Exercise materials START
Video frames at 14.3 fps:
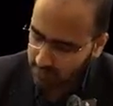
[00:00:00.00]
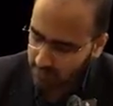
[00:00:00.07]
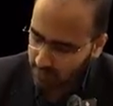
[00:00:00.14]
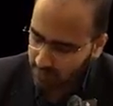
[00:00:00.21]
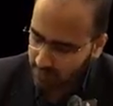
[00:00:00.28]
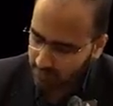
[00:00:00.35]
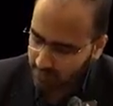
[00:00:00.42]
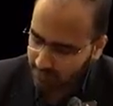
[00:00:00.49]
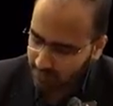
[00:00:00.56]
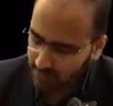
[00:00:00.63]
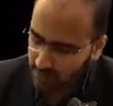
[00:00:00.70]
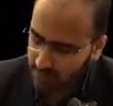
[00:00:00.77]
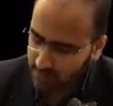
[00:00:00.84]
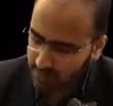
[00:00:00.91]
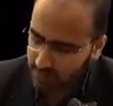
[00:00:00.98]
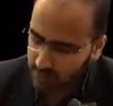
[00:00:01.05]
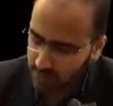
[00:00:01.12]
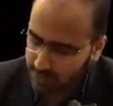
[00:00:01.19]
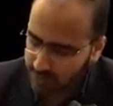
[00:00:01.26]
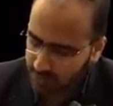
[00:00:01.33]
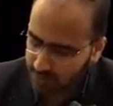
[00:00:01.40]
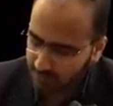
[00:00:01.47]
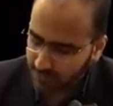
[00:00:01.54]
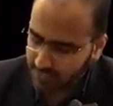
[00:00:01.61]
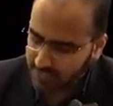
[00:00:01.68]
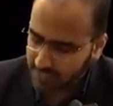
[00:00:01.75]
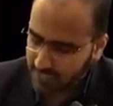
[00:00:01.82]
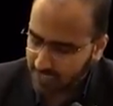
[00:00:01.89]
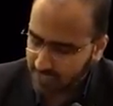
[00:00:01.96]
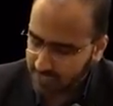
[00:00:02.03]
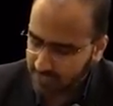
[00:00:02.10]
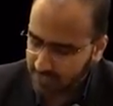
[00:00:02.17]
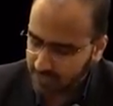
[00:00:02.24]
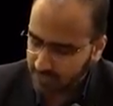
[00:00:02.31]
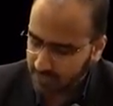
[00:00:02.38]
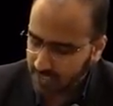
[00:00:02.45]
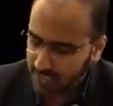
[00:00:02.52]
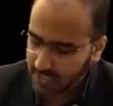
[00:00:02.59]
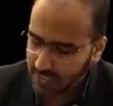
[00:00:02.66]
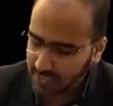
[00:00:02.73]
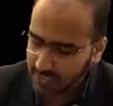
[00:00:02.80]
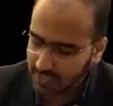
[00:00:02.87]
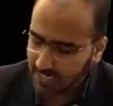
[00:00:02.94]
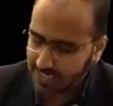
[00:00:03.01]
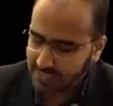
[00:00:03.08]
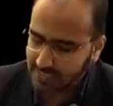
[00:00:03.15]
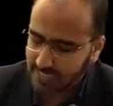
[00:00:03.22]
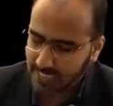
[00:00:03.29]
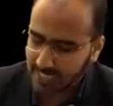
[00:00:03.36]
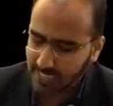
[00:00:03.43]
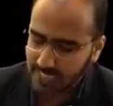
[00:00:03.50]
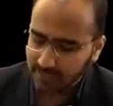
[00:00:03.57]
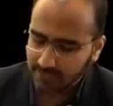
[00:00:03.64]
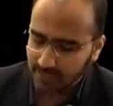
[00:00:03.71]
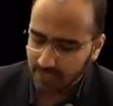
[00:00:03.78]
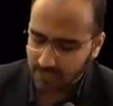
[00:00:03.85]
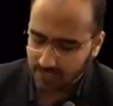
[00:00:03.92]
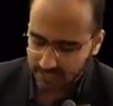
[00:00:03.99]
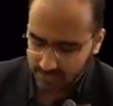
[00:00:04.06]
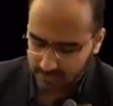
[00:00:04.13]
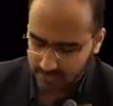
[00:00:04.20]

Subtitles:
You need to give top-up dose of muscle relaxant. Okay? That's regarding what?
Exercise materials END
Retype only the lines above from the one with "[00:00:03.22]" through the last, both ends included, keeping every picture out of the copy.

[00:00:03.22]
[00:00:03.29]
[00:00:03.36]
[00:00:03.43]
[00:00:03.50]
[00:00:03.57]
[00:00:03.64]
[00:00:03.71]
[00:00:03.78]
[00:00:03.85]
[00:00:03.92]
[00:00:03.99]
[00:00:04.06]
[00:00:04.13]
[00:00:04.20]

Subtitles:
You need to give top-up dose of muscle relaxant. Okay? That's regarding what?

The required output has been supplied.